Problem to work on: Find the line below with "(1.00 s to 1.20 s)". Print it and every line after it exactly, through the last line, leaving out the pictures.

=== Section Start ===

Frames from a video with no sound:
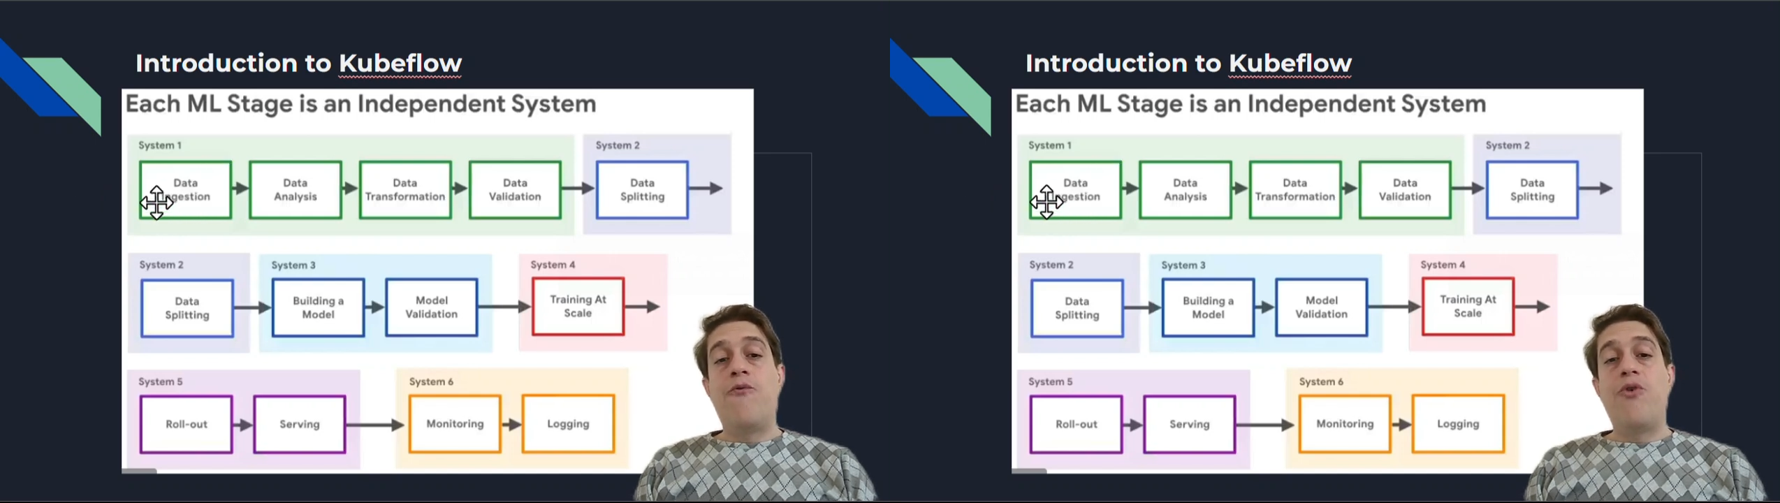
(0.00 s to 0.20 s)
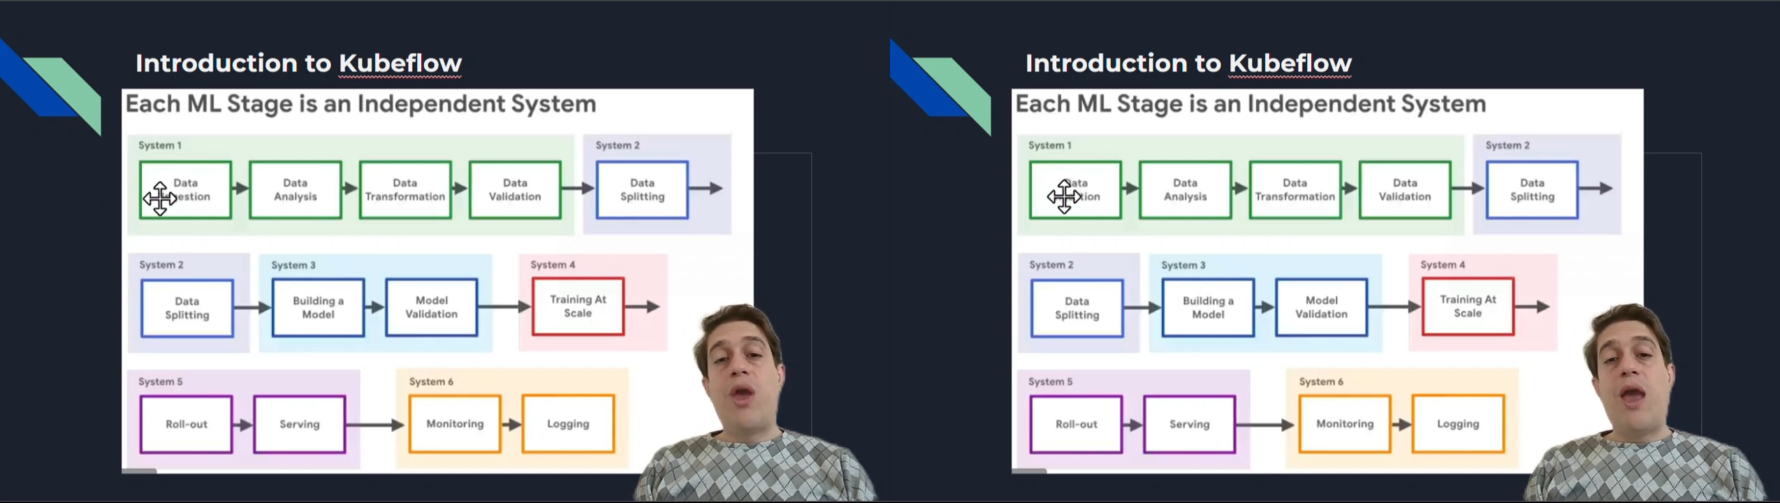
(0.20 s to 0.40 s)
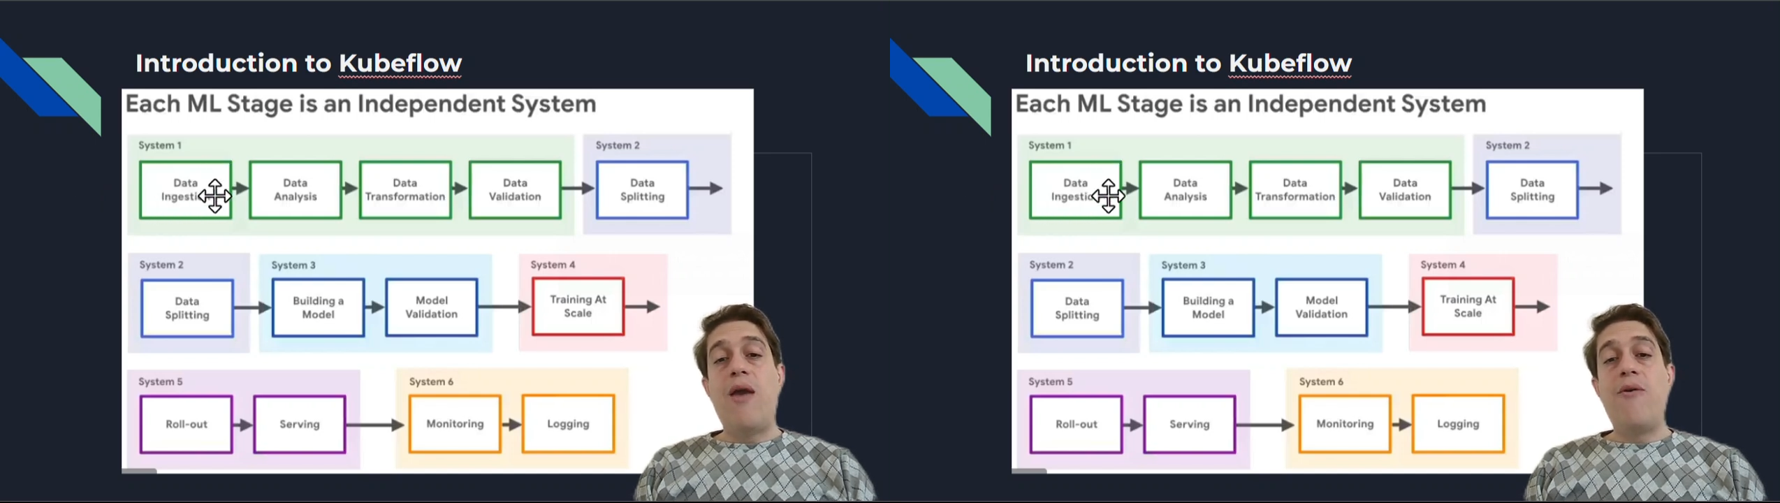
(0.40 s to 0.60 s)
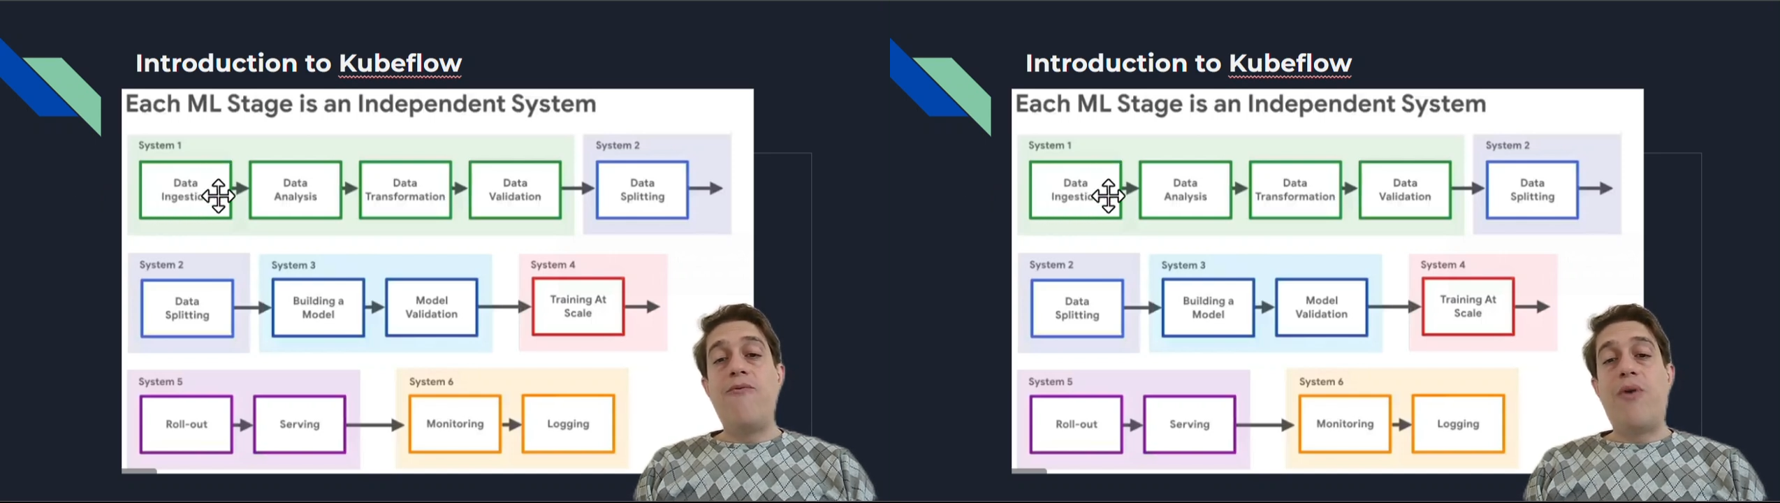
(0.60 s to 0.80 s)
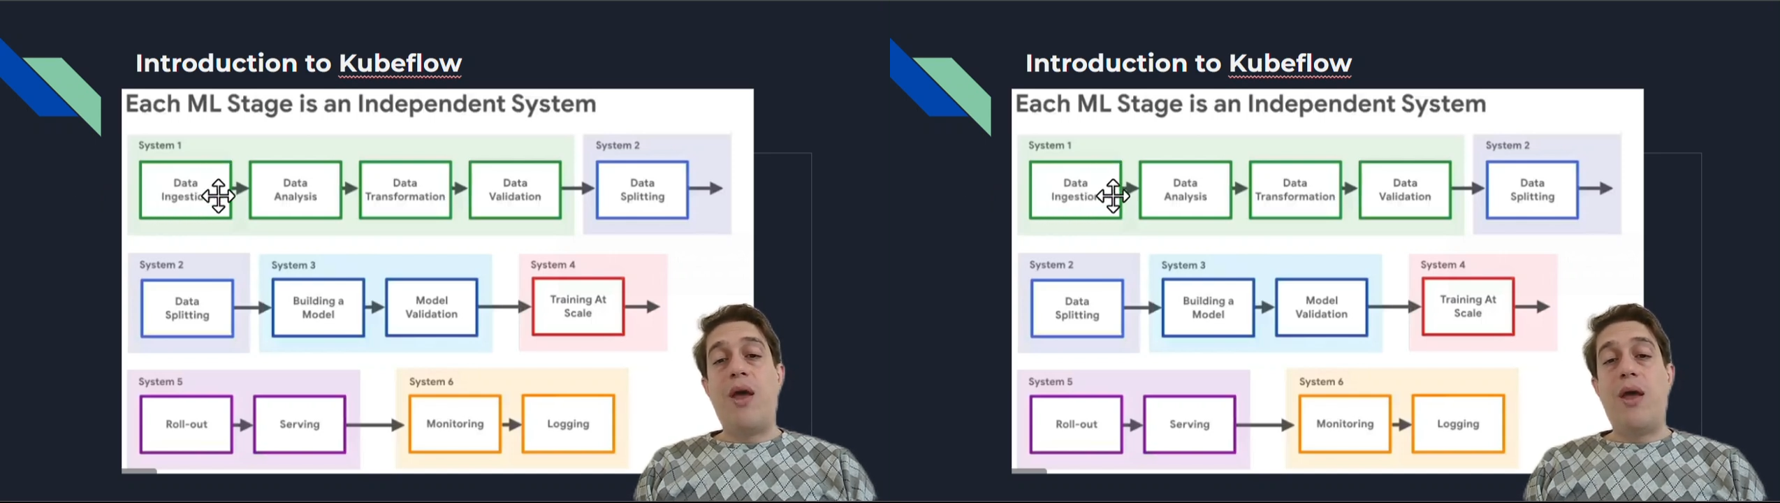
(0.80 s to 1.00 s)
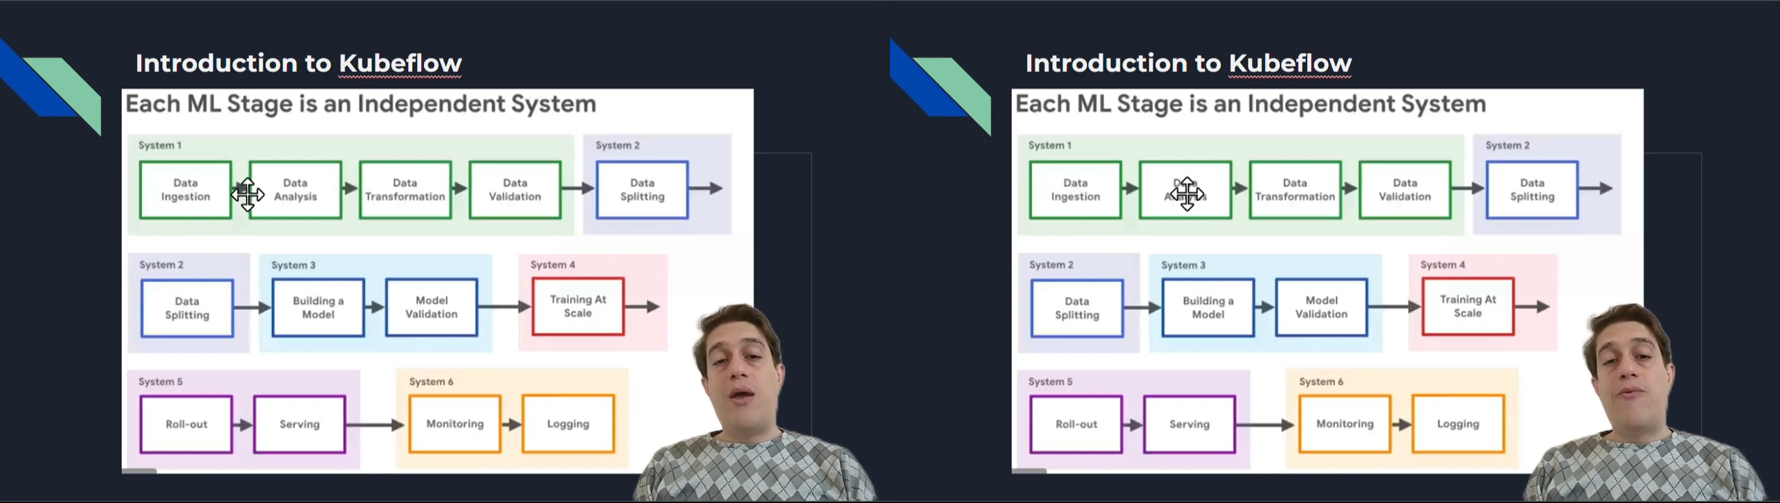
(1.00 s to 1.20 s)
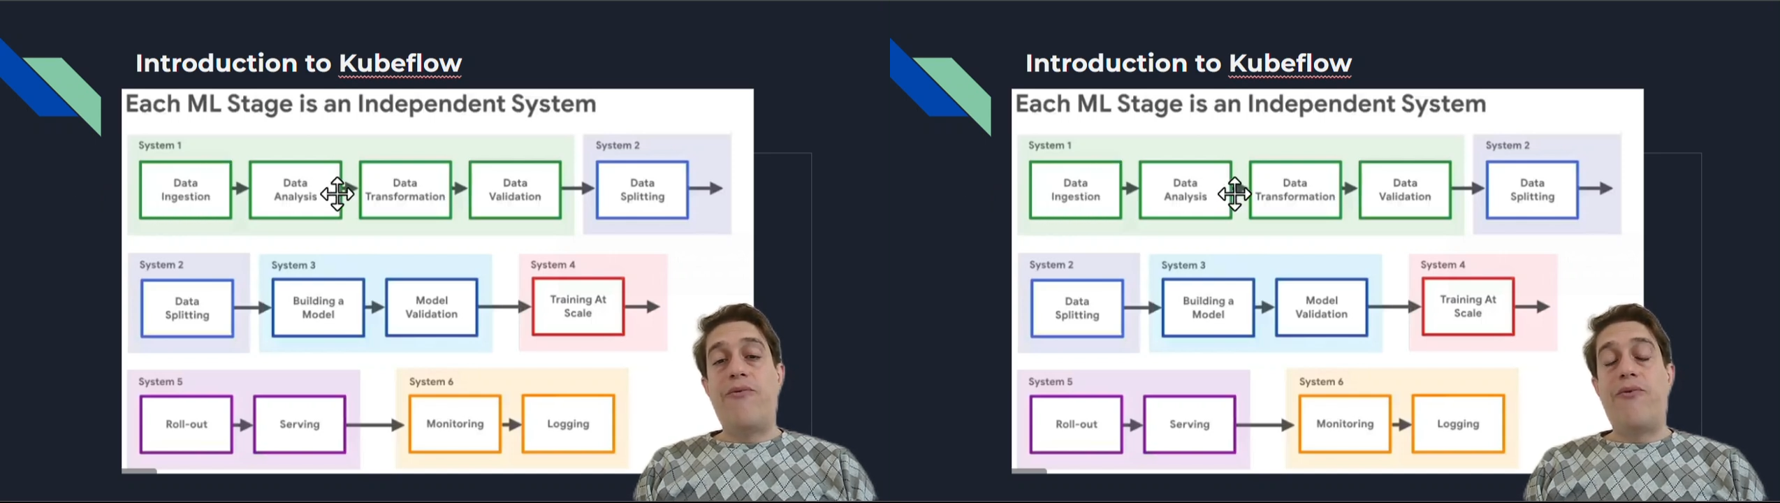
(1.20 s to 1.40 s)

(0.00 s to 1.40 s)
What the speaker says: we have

=== Section End ===

Solution for this exercise:
(1.00 s to 1.20 s)
(1.20 s to 1.40 s)

(0.00 s to 1.40 s)
What the speaker says: we have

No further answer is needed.